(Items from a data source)
══════
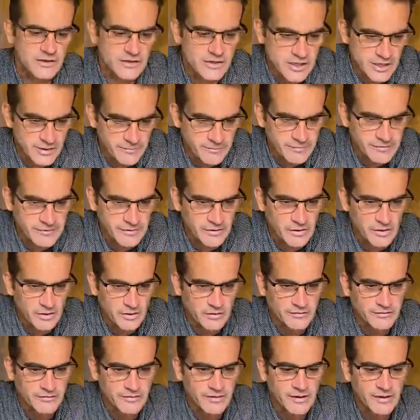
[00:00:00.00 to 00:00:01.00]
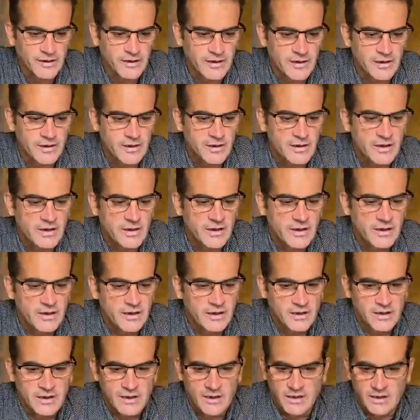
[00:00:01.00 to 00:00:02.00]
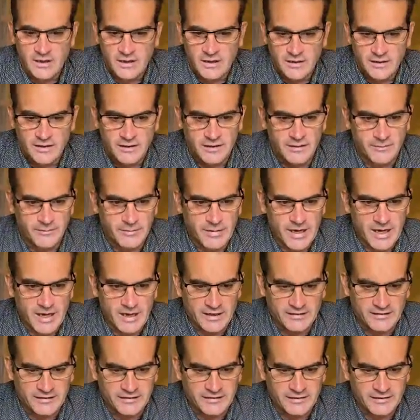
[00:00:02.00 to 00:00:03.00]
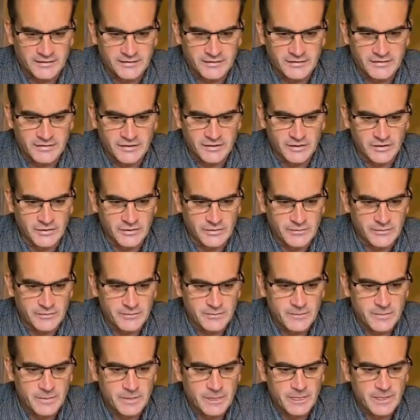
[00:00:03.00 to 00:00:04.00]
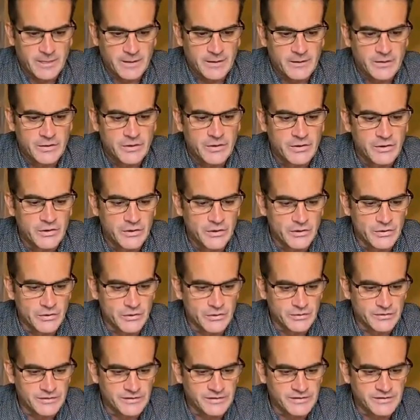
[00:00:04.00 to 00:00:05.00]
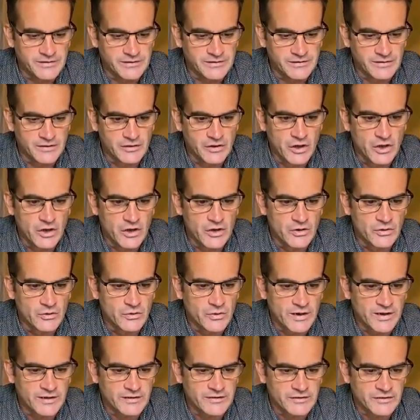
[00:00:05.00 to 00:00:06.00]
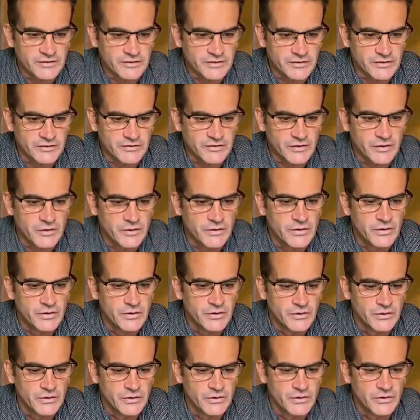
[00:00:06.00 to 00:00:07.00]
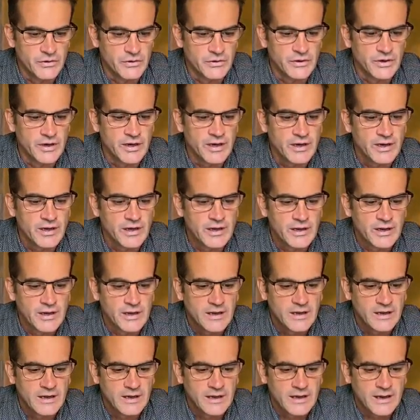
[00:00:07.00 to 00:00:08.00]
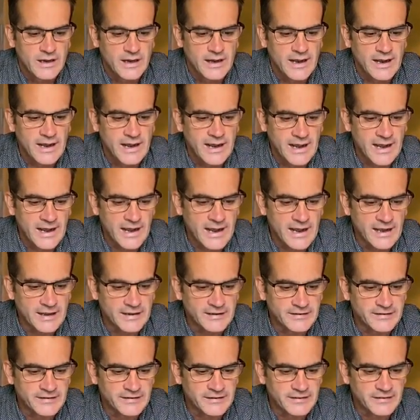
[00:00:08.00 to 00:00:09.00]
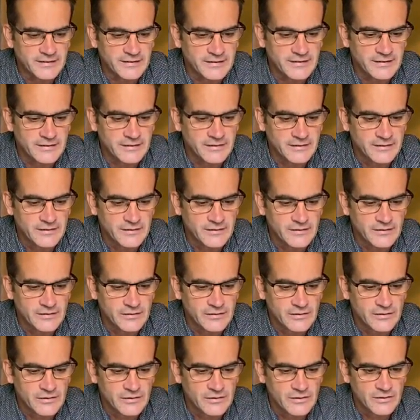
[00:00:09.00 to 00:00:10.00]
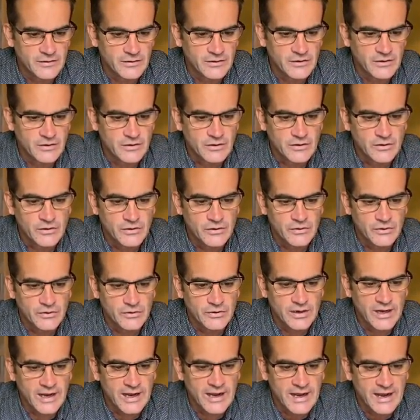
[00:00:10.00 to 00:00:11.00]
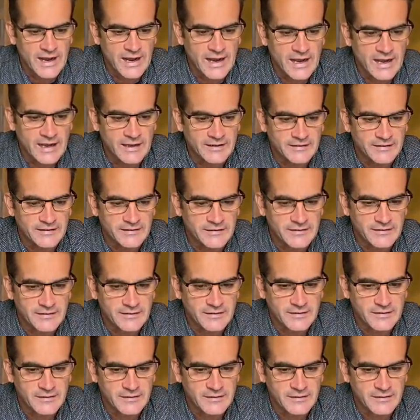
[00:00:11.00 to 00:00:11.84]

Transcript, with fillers: jumps off the bus. So, who, this is long question, so who has, who has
══════
» WHAT YOU WILL DO
Return the records word for word, leaving every picture out of the copy.

» ANSWER SECTION
[00:00:00.00 to 00:00:01.00]
[00:00:01.00 to 00:00:02.00]
[00:00:02.00 to 00:00:03.00]
[00:00:03.00 to 00:00:04.00]
[00:00:04.00 to 00:00:05.00]
[00:00:05.00 to 00:00:06.00]
[00:00:06.00 to 00:00:07.00]
[00:00:07.00 to 00:00:08.00]
[00:00:08.00 to 00:00:09.00]
[00:00:09.00 to 00:00:10.00]
[00:00:10.00 to 00:00:11.00]
[00:00:11.00 to 00:00:11.84]

Transcript, with fillers: jumps off the bus. So, who, this is long question, so who has, who has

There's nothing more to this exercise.